Configure Kerberos Forest Search Order (KFSO)

Article
07/09/2014

Updated: July 8, 2014

Applies To: Windows 7, Windows 8, Windows 8.1, Windows Server 2008 R2, Windows Server 2012, Windows Server 2012 R2

Kerberos Forest Search Order (KFSO) is a new feature in Windows Server 2008 R2 which you can enable for the Key Distribution Center (KDC) and the Kerberos client.

In Group Policy Editor, the “Use forest search order” setting appears as follows:

KDC: Computer Configuration\Administrative Templates\System\KDC

Kerberos: Computer Configuration\Administrative Templates\System\Kerberos

How do the KDC and Kerberos handle the forest search?

The KDC/Kerberos Forest Search is only triggered for two-part names.

In Kerberos, a service principal name (SPN) has three parts:

1111/222222@33333

For example: Cifs/server12.contoso.com@contoso.com

Service type
Server network name
Realm name

If the requesting client specifies the realm name, the Kerberos Forest Search is not allowed.
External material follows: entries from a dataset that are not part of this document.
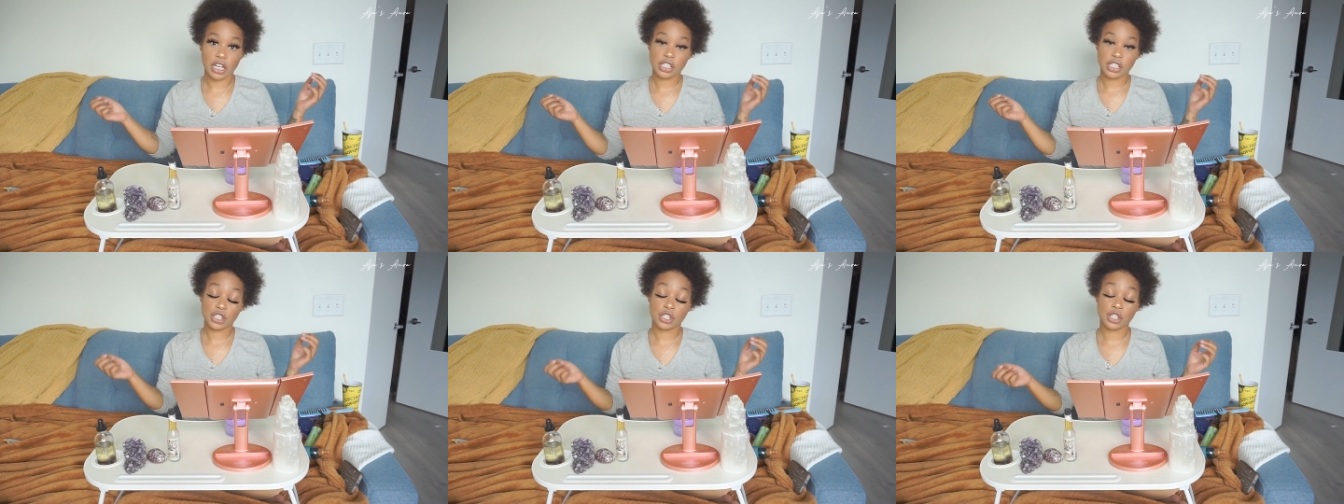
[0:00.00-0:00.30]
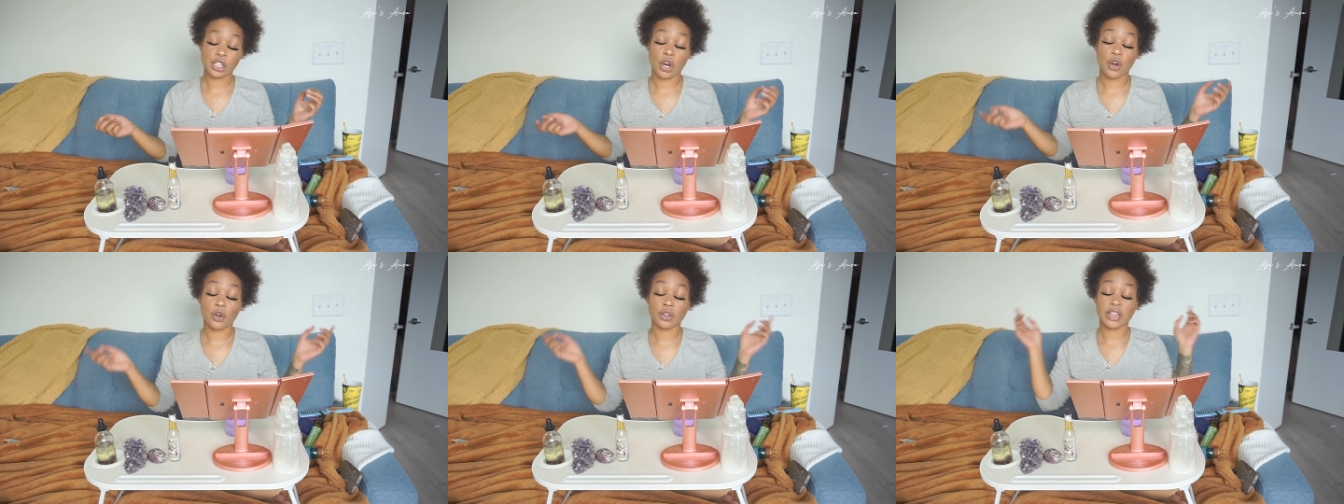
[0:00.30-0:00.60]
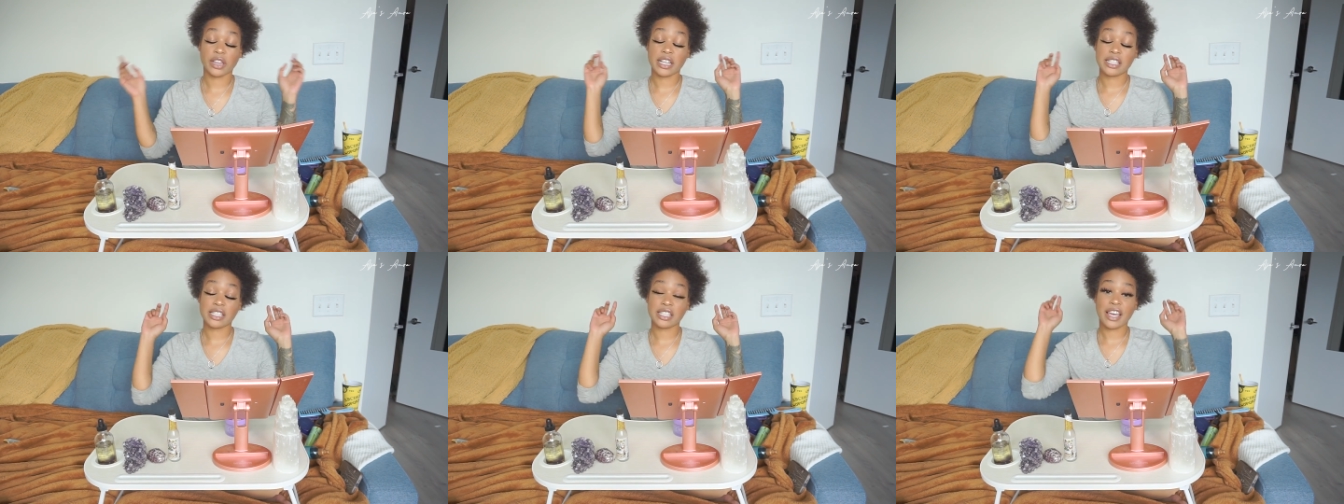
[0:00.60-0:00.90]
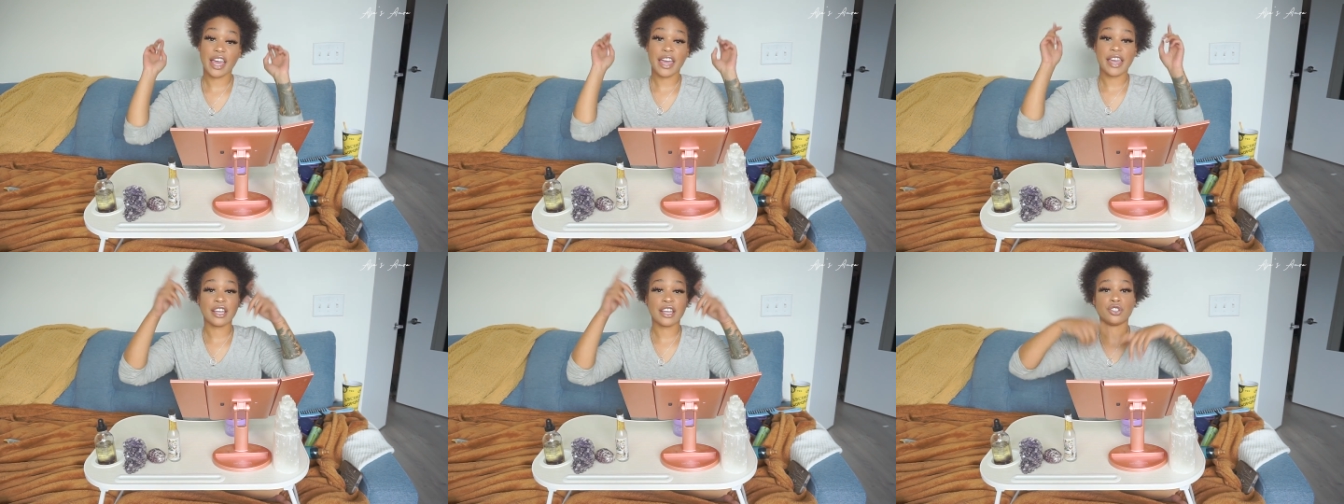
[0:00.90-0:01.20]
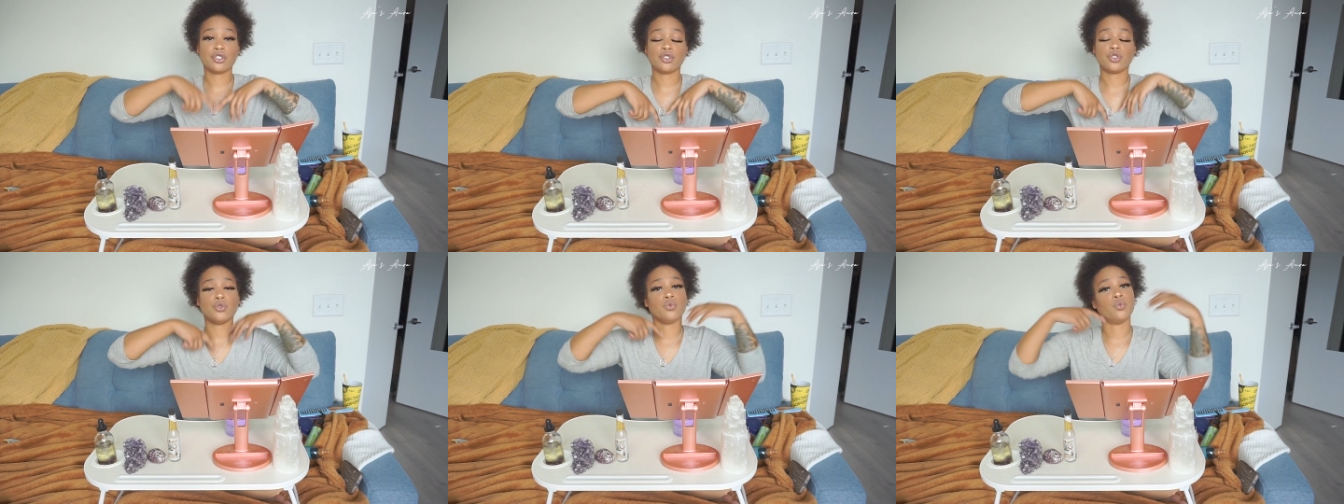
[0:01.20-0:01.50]
So let's get
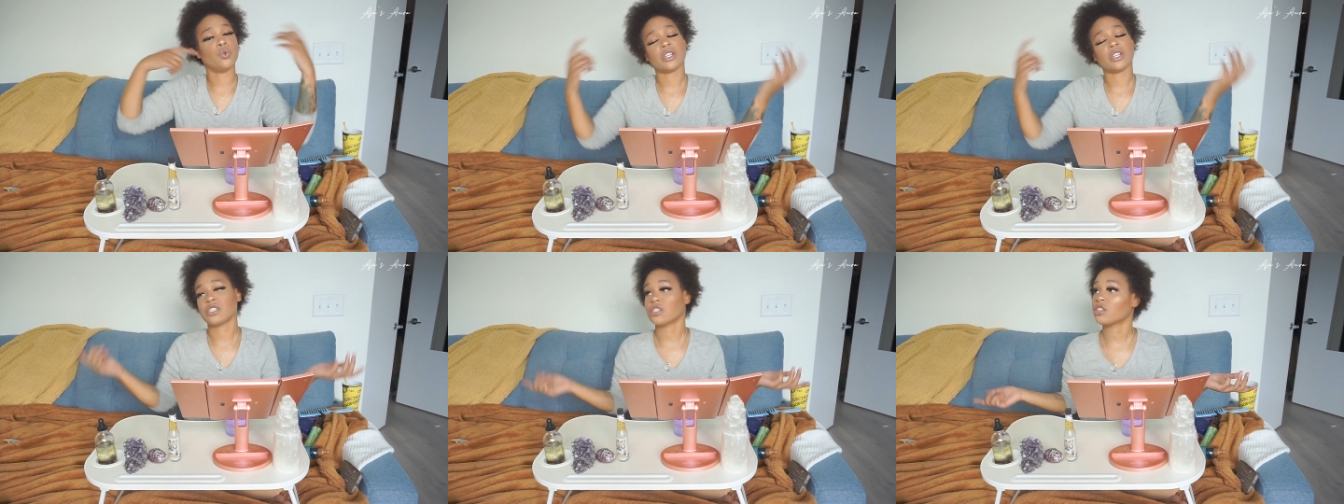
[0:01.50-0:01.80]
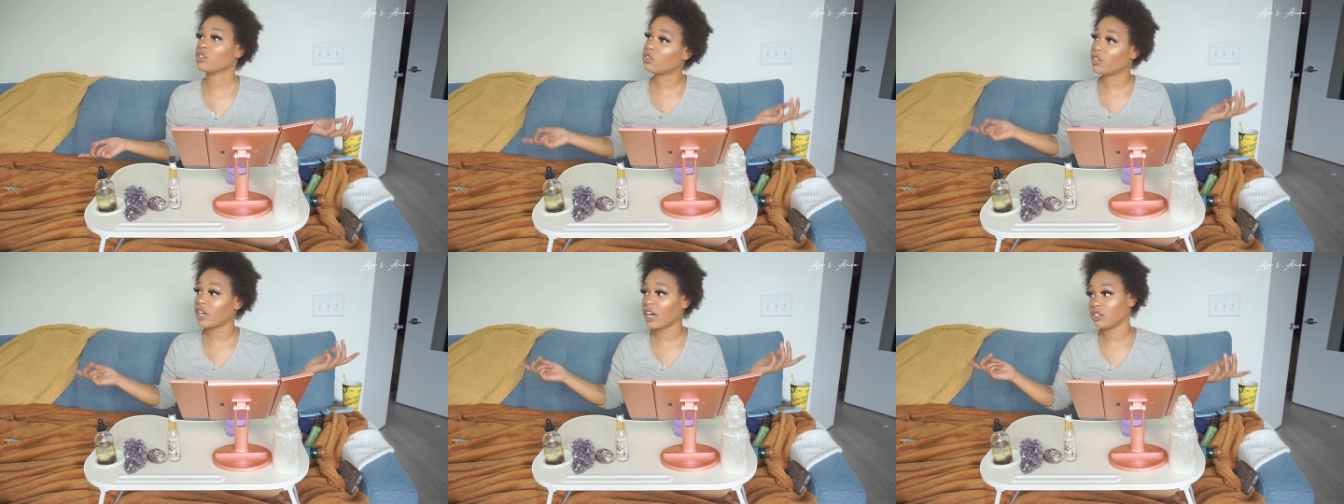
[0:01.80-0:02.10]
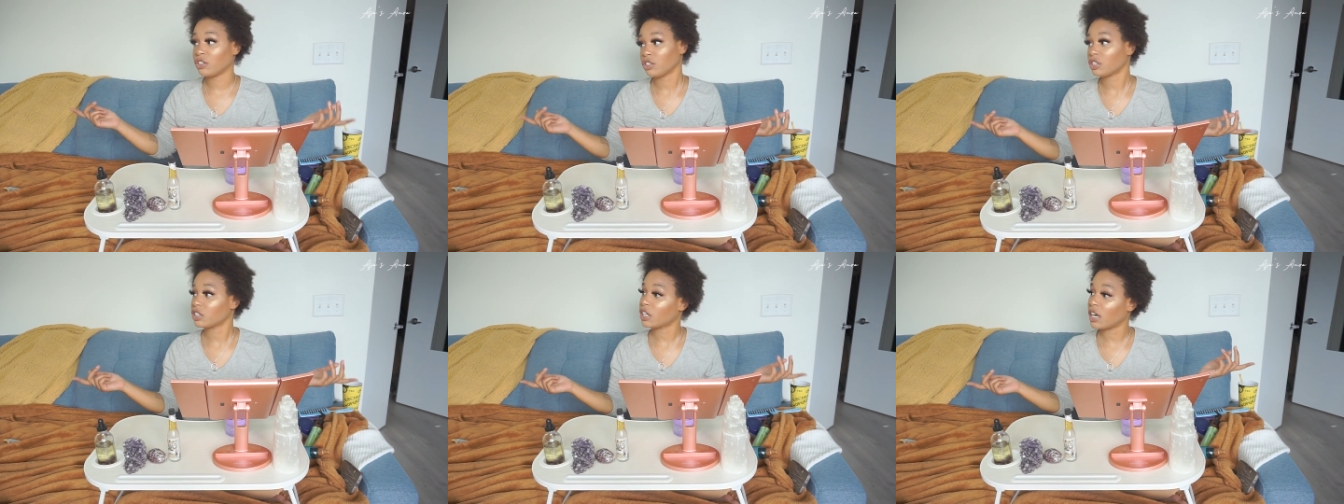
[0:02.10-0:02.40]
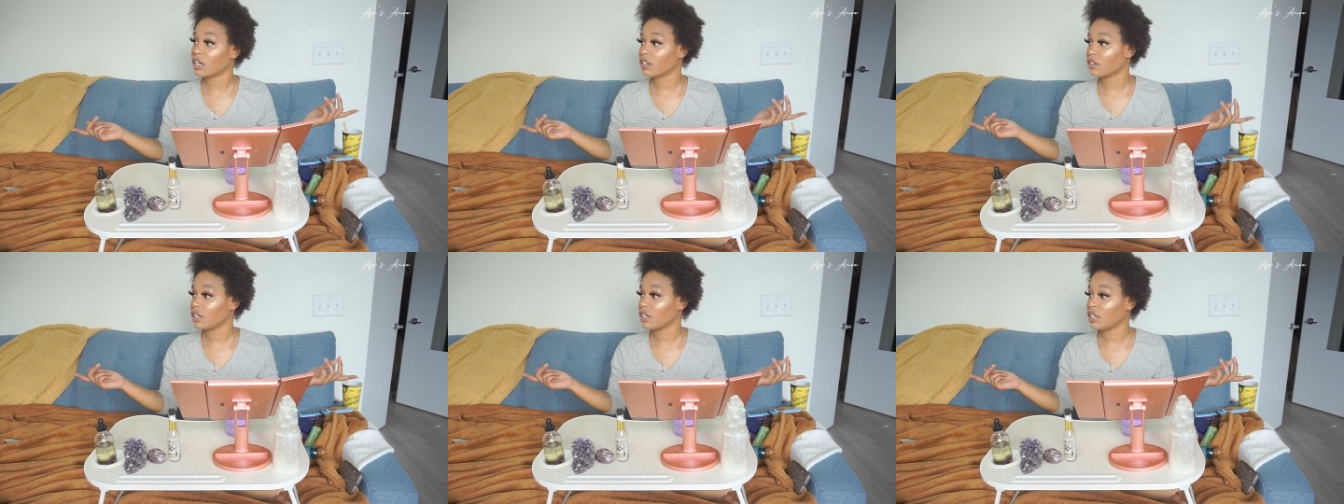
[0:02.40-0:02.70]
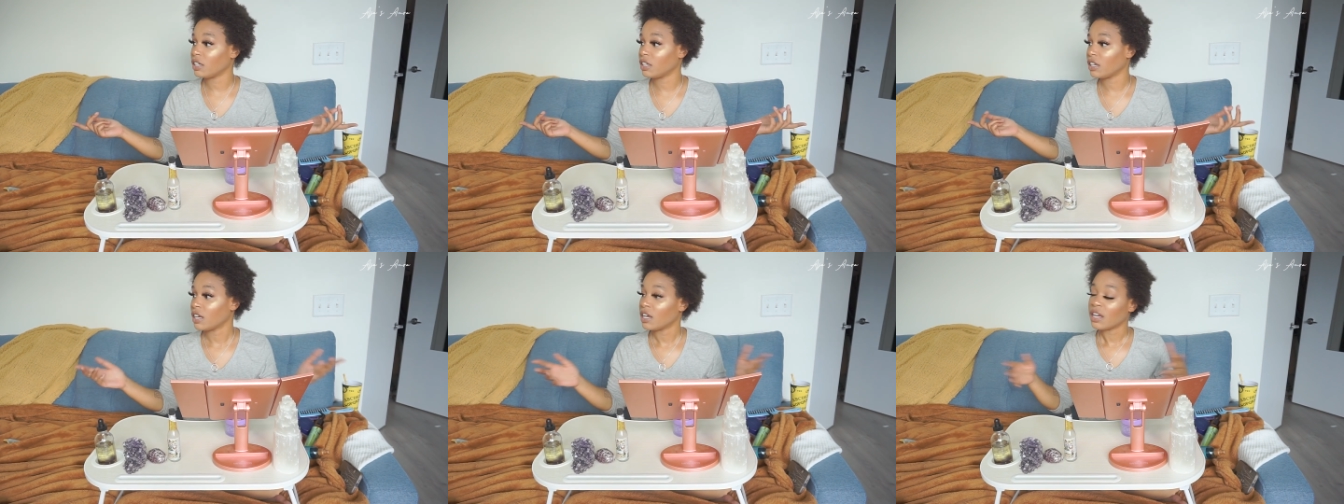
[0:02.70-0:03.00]
into what's the crown
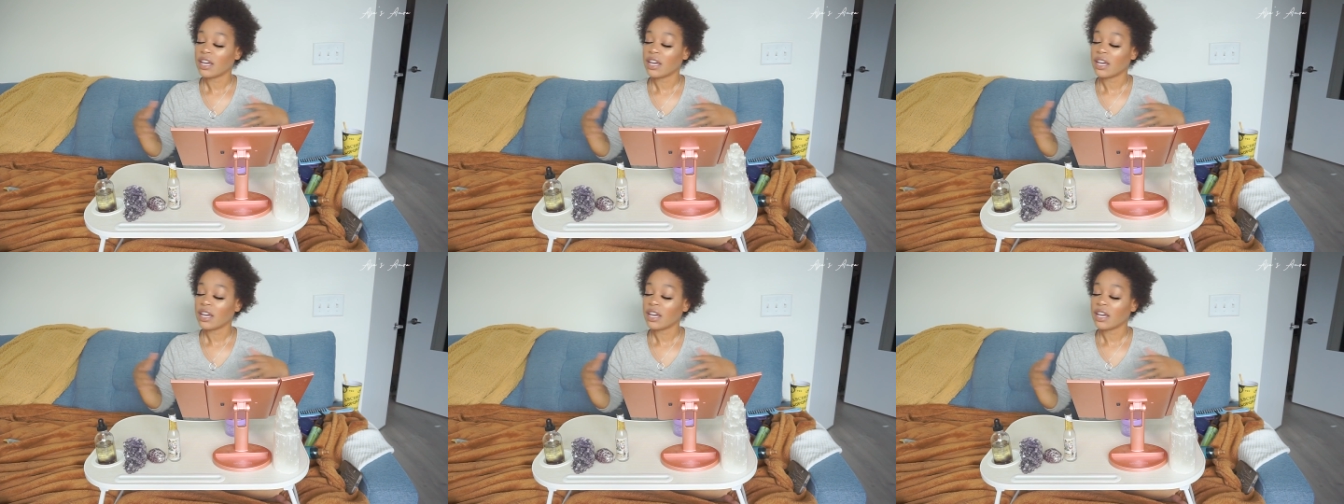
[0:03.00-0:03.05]
chakra?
This explains why SPNs with server FQDNs are redirected by Kerberos Forest Search: as far as Kerberos is concerned, the target realm is unknown.

When the SPN is not found in the local domain and the GC, the KDC on a Domain Controller engages a Kerberos Forest Search, if configured. The same function is used by the Client-based Kerberos Forest Search done when the Kerberos Client receives error 7 (KDC_ERR_S_PRINCIPAL_UNKNOWN) from the KDC.

The component has a “forest reference cache” which means it keeps the GC session information to a forest it talked to in the past. It also tracks recent failure to talk to a forest to avoid getting stuck retrying continuously. It does NOT cache SPNs clients asked for recently and the result it got for the SPN. So aggressive clients asking for invalid names will cause DCs to be busy with Forest Search requests, no matter whether the search is KDC-based or Kerberos-based.

The account used for 2b and 2c steps below is the computer account executing KFSO. That’s the Domain Controller account for KDC-based forest search and the client computer account for client-based forest search. Thus it might happen that the SPN cannot be found, since the computer account is not allowed to read the SPN or the whole Active Directory object in the queried forest, or the account fails to logon (selective authentication, one-way trusts).

The rough algorithm is:

Walk the list of forests in the policy setting.

Note

Try to keep the list of forests as short as possible. If the DCs are busy with requests for invalid SPNs, they will also send these requests to forests in the KFSO list. The cache remembers only failed attempts to searched forests, not for recently failed SPNs that do not make sense to retry. A distributed denial of service (DDoS) attack is possible as many random SPNs can bloat the negative cache.

For each forest:
1. Locate a GC in the forest requires DNS name resolution and UDP/389 for the target GC.
2. Bind to the GC in the remote forest (involves authentication cross-forest as the DC identity, prefers Kerberos). Requires DS RPC port see KB 224196.
3. Call DsCrackNames name format DS_SERVICE_PRINCIPAL_NAME for the SPN passed by the client.
4. If account was mapped successfully, note results and leave loop.
The function returns to KDC or Kerberos client and:
1. KDC builds referral ticket that brings client to root domain of target forest.
2. Kerberos requests ticket from its own DC that brings it to root domain of target forest.
3. From here normal authentication as if the FQDN was given by client.

Warning

On high-volume, Kerberos Forest Searches with non-existing SPNs (which includes SPNs containing IP addresses), Kerberos or the KDC executes maximum effort with negative end-result.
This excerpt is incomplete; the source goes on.